I always have a short list of wines to try at these big portfolio tastings. It's just not feasible to taste all the wines being shown. This year, I was looking for a solid Bordeaux Supérieur and perhaps a Tannat for our list. With a mature list, there's not a whole lot that we're actively seeking. Both wines found and ordered and business being complete, Ann and I headed out for happy hour and an early dinner while waiting out rush hour traffic. As much as we would have loved to throw down with the Downey crew at the after party, we get so very few opportunities for alone time, just the two of us.
After the last tasting we attended, we ended up at Liberty Tavern thanks to a tip from Brennan Downey. That marked the end of a many year run at Willow, also a fine restaurant, mostly because while I enjoy the food at Willow, the food at Liberty Tavern speaks to my inner chef. Despite craving the food at Liberty Tavern, we decided to branch out and try sister restaurant Lyon Hall, an Alsatian brasserie concept. And we were so not disappointed!

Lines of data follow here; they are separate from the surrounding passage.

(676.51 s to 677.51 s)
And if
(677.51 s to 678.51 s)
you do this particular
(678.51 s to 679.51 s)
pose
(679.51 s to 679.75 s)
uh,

Happy hour sees a bunch of the 20 or so by-the-glass selections marked down to half price, $4-$5. Ann had a Premières Côtes de Blaye, Château la Rivalerie, a reasonable Bordeaux blend. I started with a Blanquette de Limoux sparkler because I had never had this wine before. I've had sparkling Mauzac (the grape they also call Blanquette) before from AOC Gaillac. This Limoux was much more refined than the extremely rustic Gaillacs that I have tasted in the past, with only hints of the ripe pear and apple flavors that I have come to expect from Mauzac. In any case, it was delicious.

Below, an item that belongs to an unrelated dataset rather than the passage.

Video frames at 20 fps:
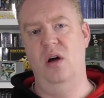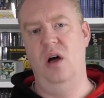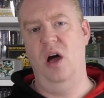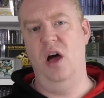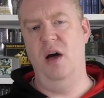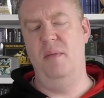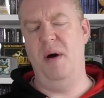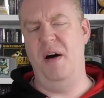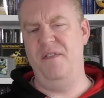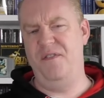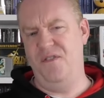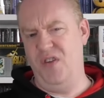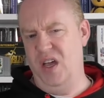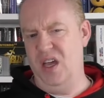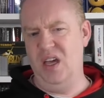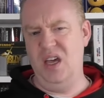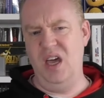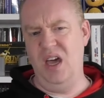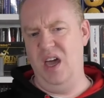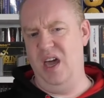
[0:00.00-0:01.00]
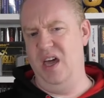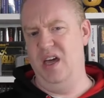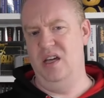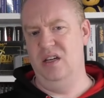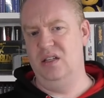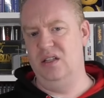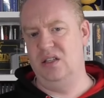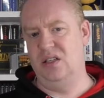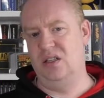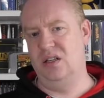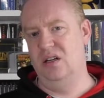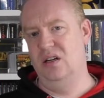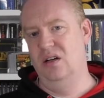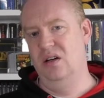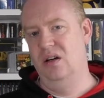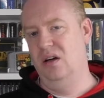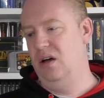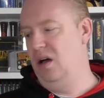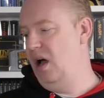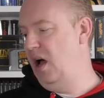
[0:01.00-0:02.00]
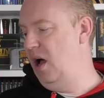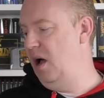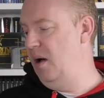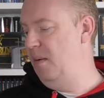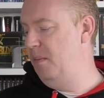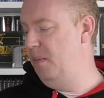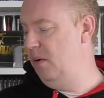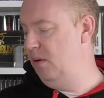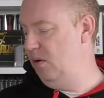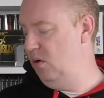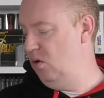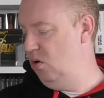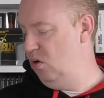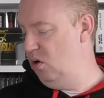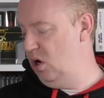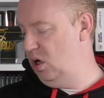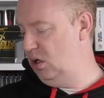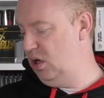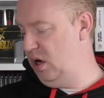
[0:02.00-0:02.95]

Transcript: I think it is, or I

With our drinks we ordered mussels and fries and both were done well. Our mussels were prepared Moroccan style with tomatoes, chickpeas, tiny black olives, preserved lemon, garlic, ras el hanout, and finished with a sprinkle of fresh mint. Way delicious! The fries were hand-cut and everything you would hope for save being fried in duck fat.
After our aperitifs, we ordered a bottle of Gigondas and while were slurping away on mussels, owner Mark Fedorchak came over and introduced himself to us. While we were chatting, a runner brought us small samples of the pâté maison (photo below) which was unctuously delicious because of the liver it contained, something my customers would hate. It was a very nice gesture for Mark to send us the pâté. And I have to say that as good as the pâté was, the pickled vegetables were even better. Nice touch!

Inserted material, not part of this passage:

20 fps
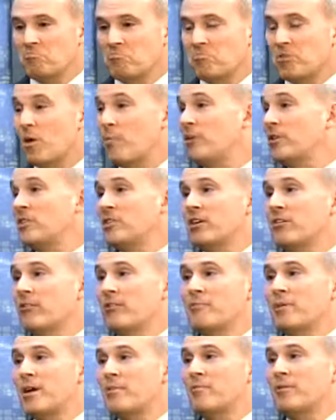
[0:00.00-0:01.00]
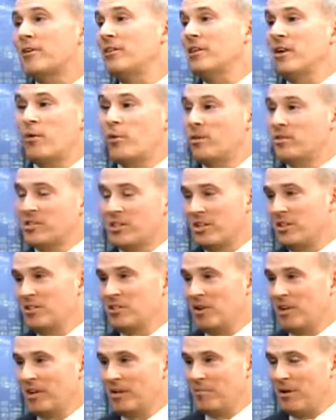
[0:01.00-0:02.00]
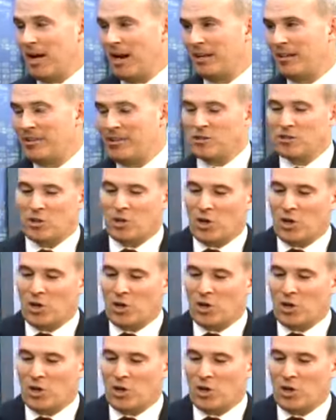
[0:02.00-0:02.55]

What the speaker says: no one's going to remember, no one's going to talk about it. There's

We asked Mark for menu recommendations and he insisted that we order the steak tartare. No offense but steak tartare I can get anywhere. Our server said that to get a real taste of the restaurant, we should get the sampler of their house-made sausages. That sounded more like the ticket to me so we ordered that and also a sampler of all five cheeses that they either make or age in house ("frommage maison"): ash-ripened goat crottin, goat ricotta, Calvados chèvre, a Roquefort St. Maure-styled blue goat, and a Cabécou-styled goat-cow double-cream bloomed rind cheese.
When the cheeses and sausages arrived, the runner also brought an order of steak tartare. Our server said that Mark really must have wanted us to taste it and I can see why. Made from skirt steak and topped with an egg yolk, it was both really flavorful and beautiful and texturally so much better than when made with filet. Mark, once again, thank you for your kind generosity. You see the remains of the tartare at the top of the photo below, above the cheese plate.
After this smorgasbord, we could barely waddle to the car.